ACTIVITY
The answer must be the full listing, word for word, with no pictures in it.

RECORDS FOR THIS TASK

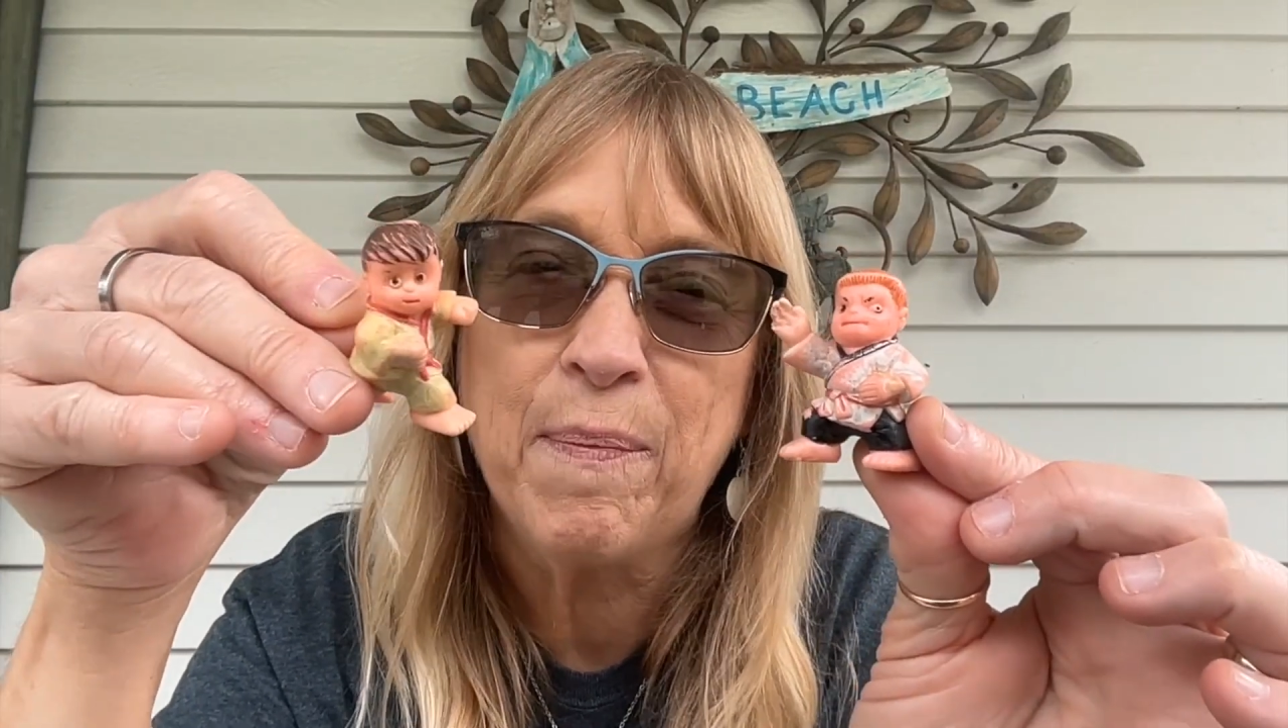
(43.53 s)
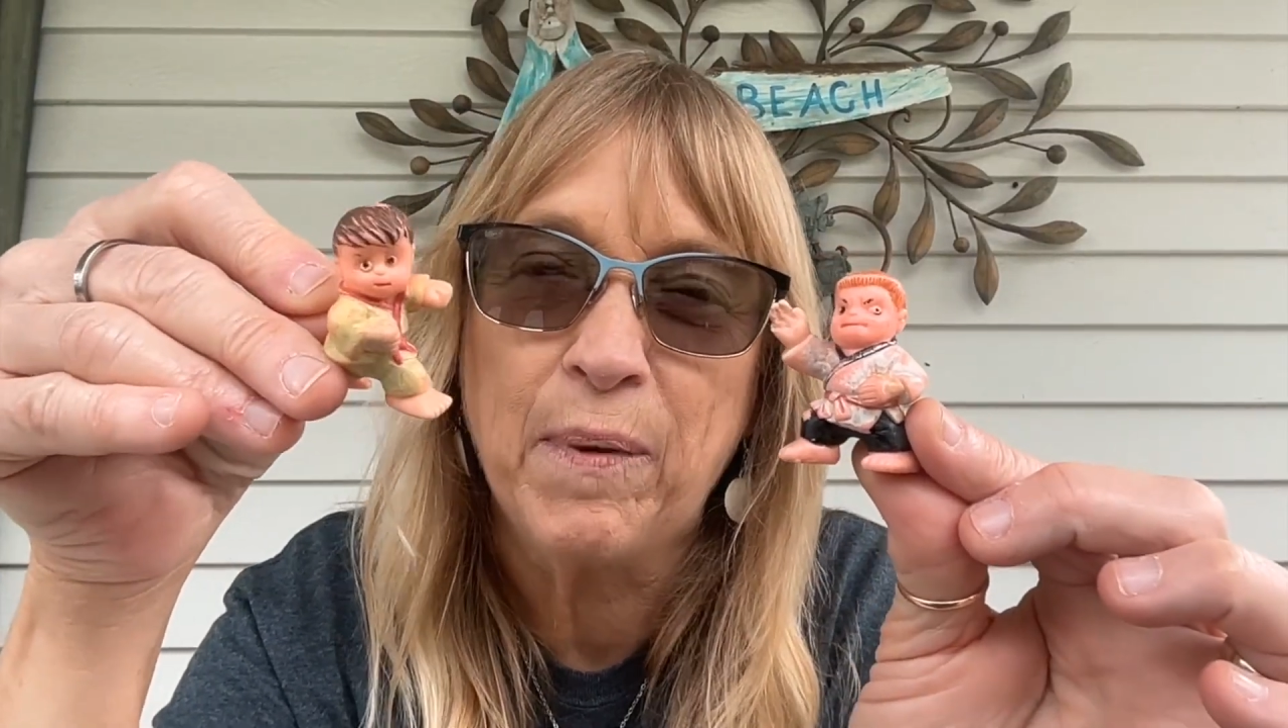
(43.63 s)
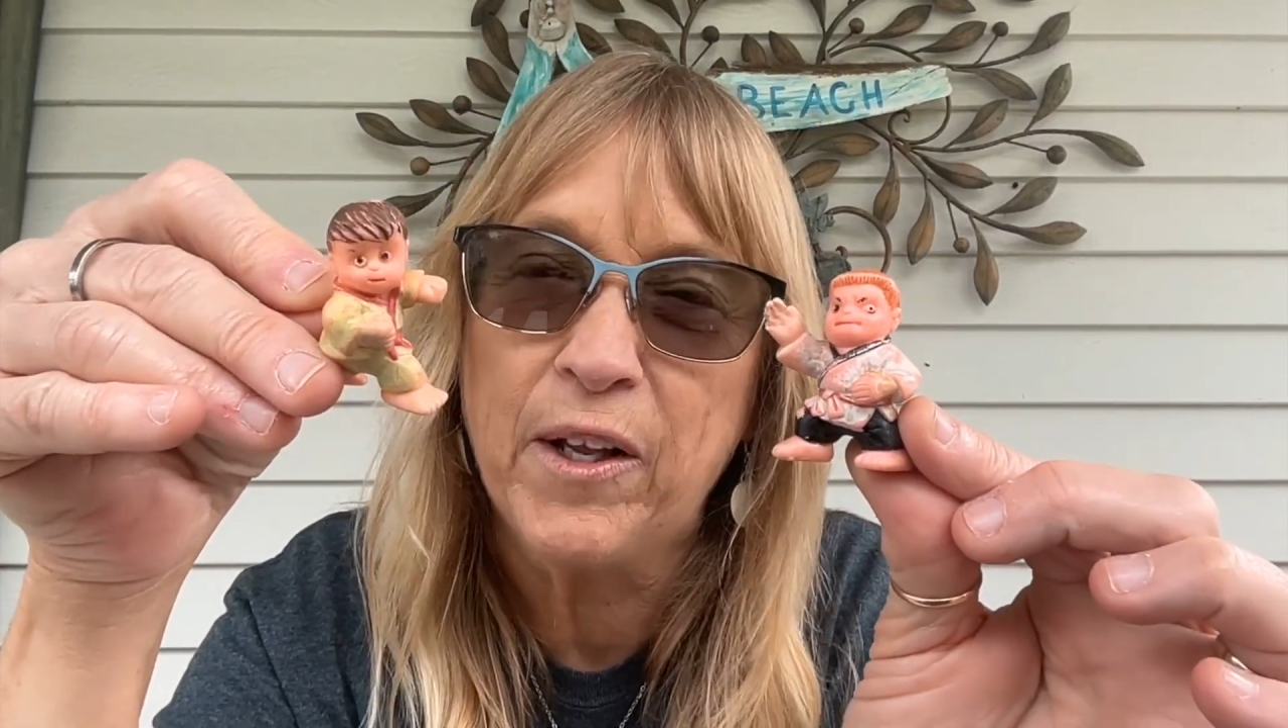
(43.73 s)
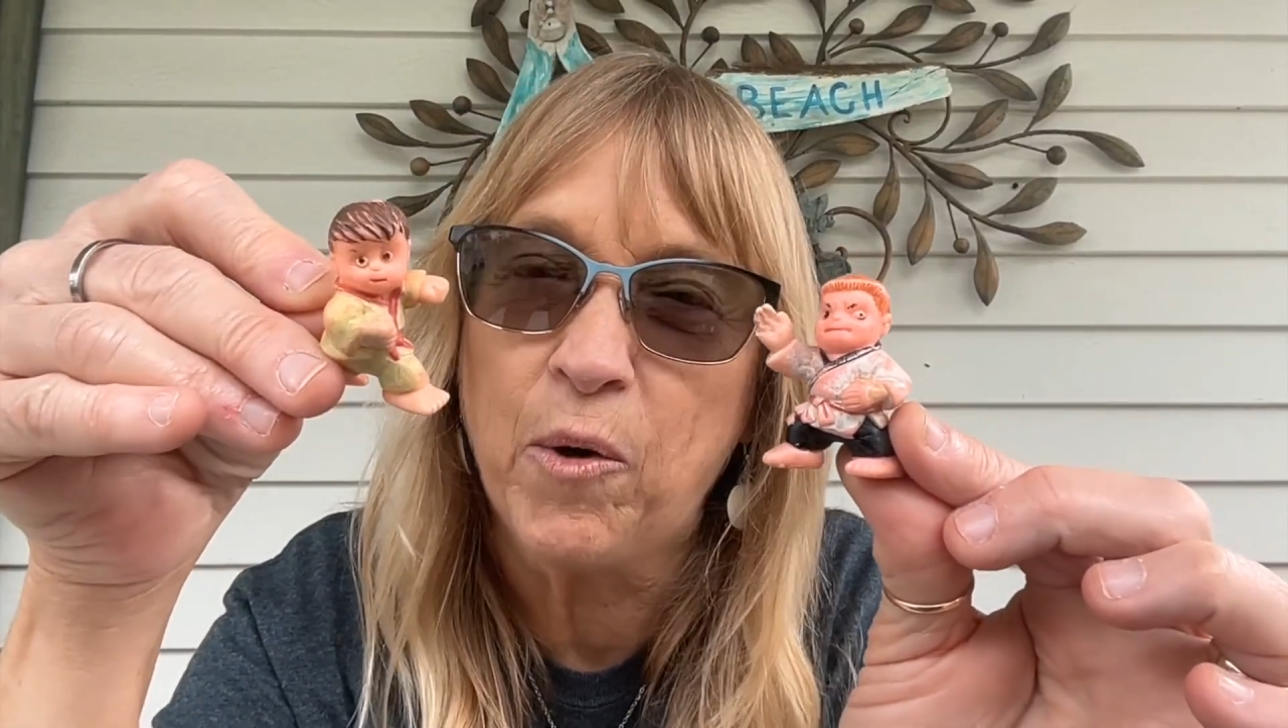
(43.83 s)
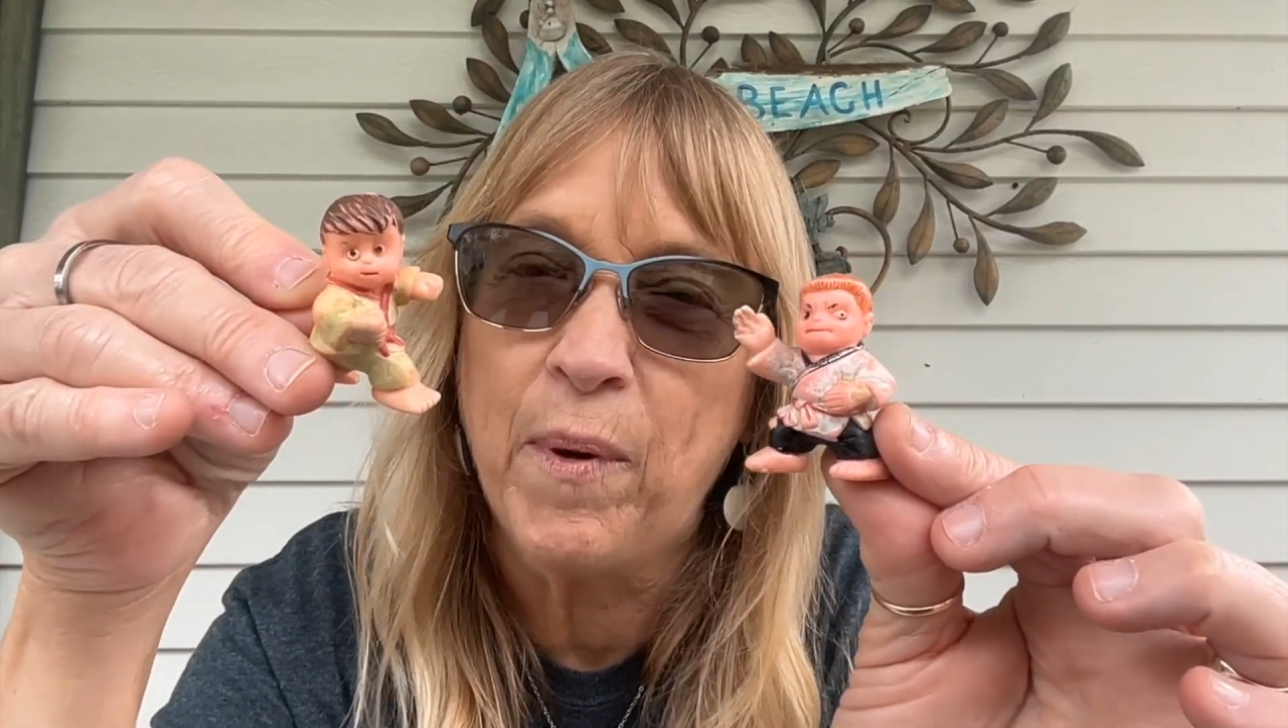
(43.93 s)
up a
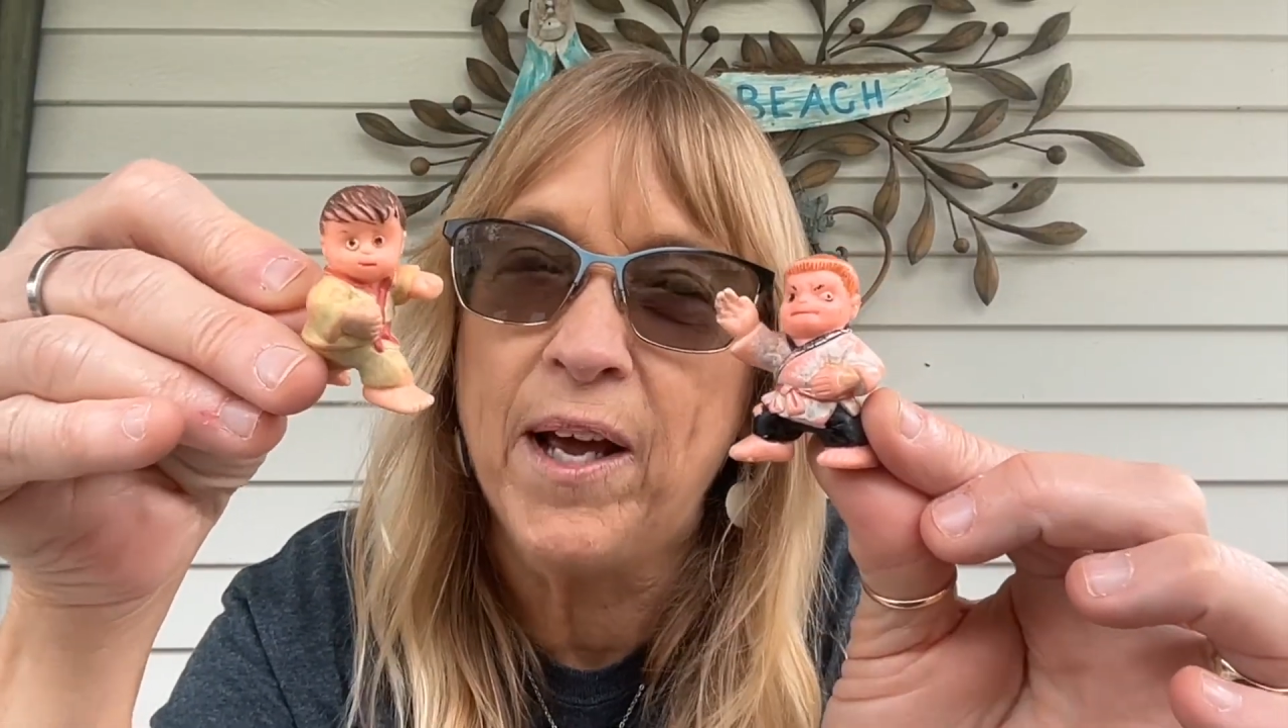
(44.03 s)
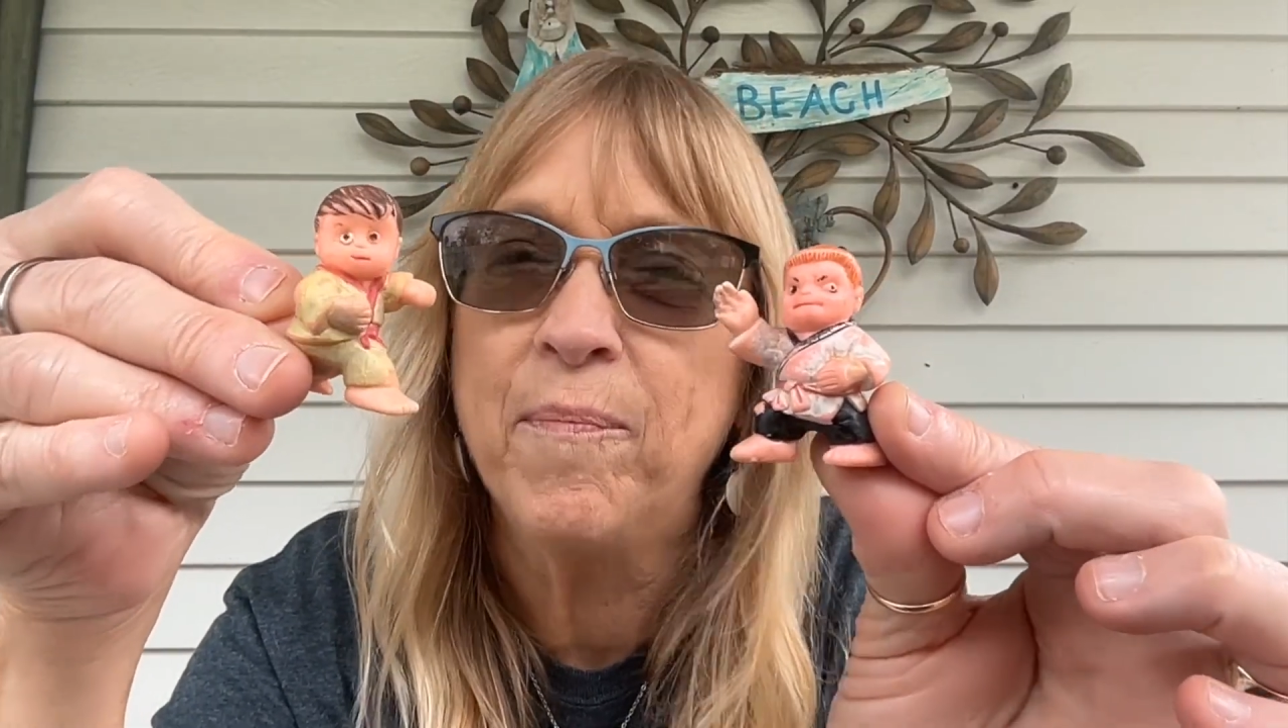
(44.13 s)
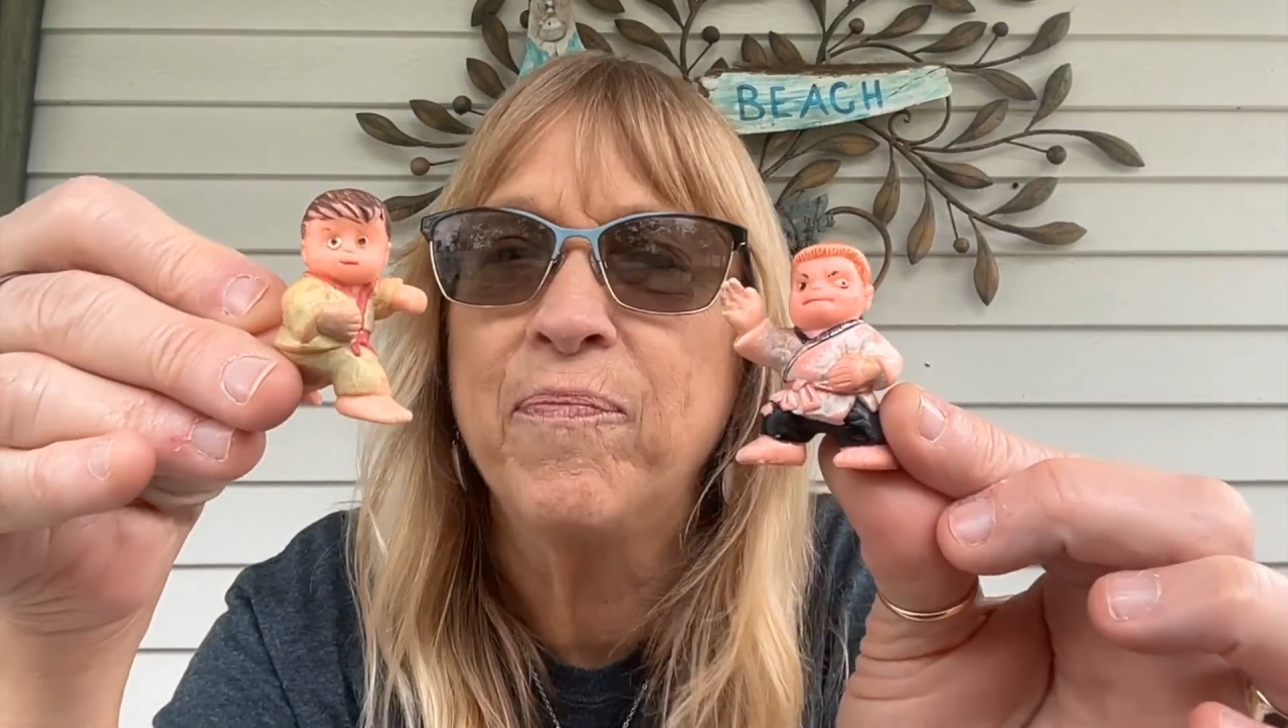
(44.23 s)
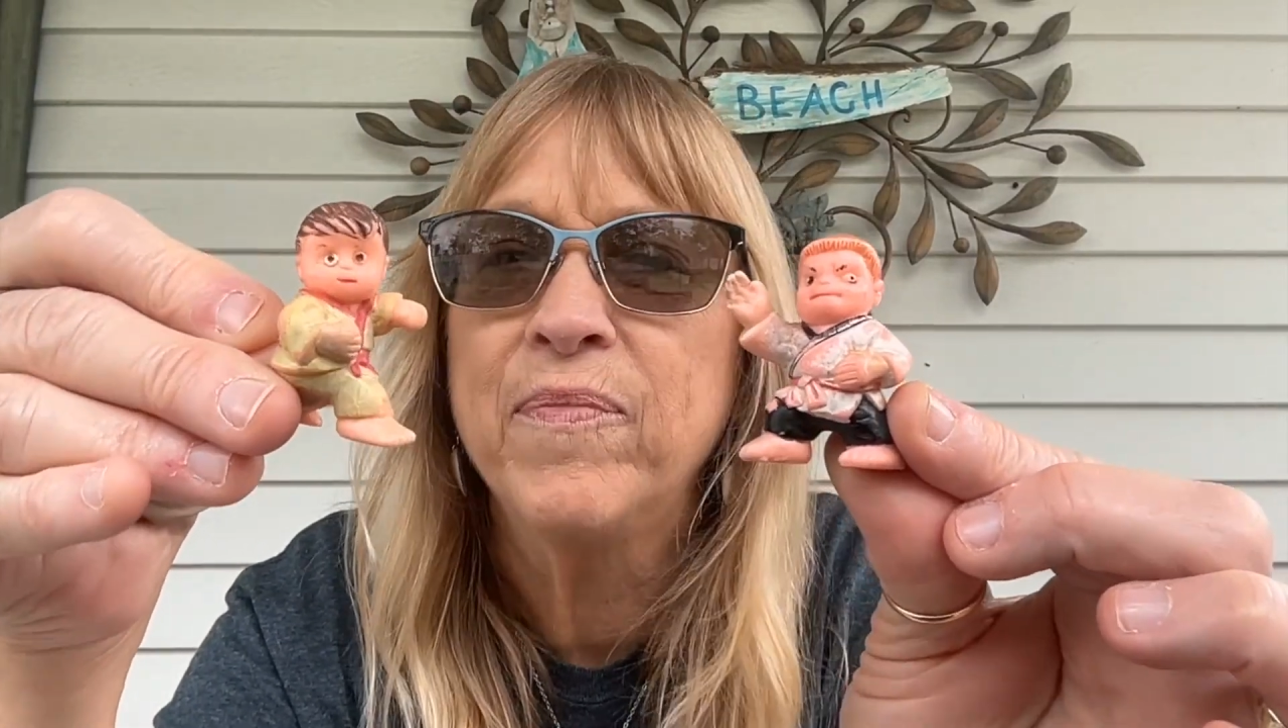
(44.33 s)
little bit.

RESPONSE TO THE TASK
(43.53 s)
(43.63 s)
(43.73 s)
(43.83 s)
(43.93 s)
up a
(44.03 s)
(44.13 s)
(44.23 s)
(44.33 s)
little bit.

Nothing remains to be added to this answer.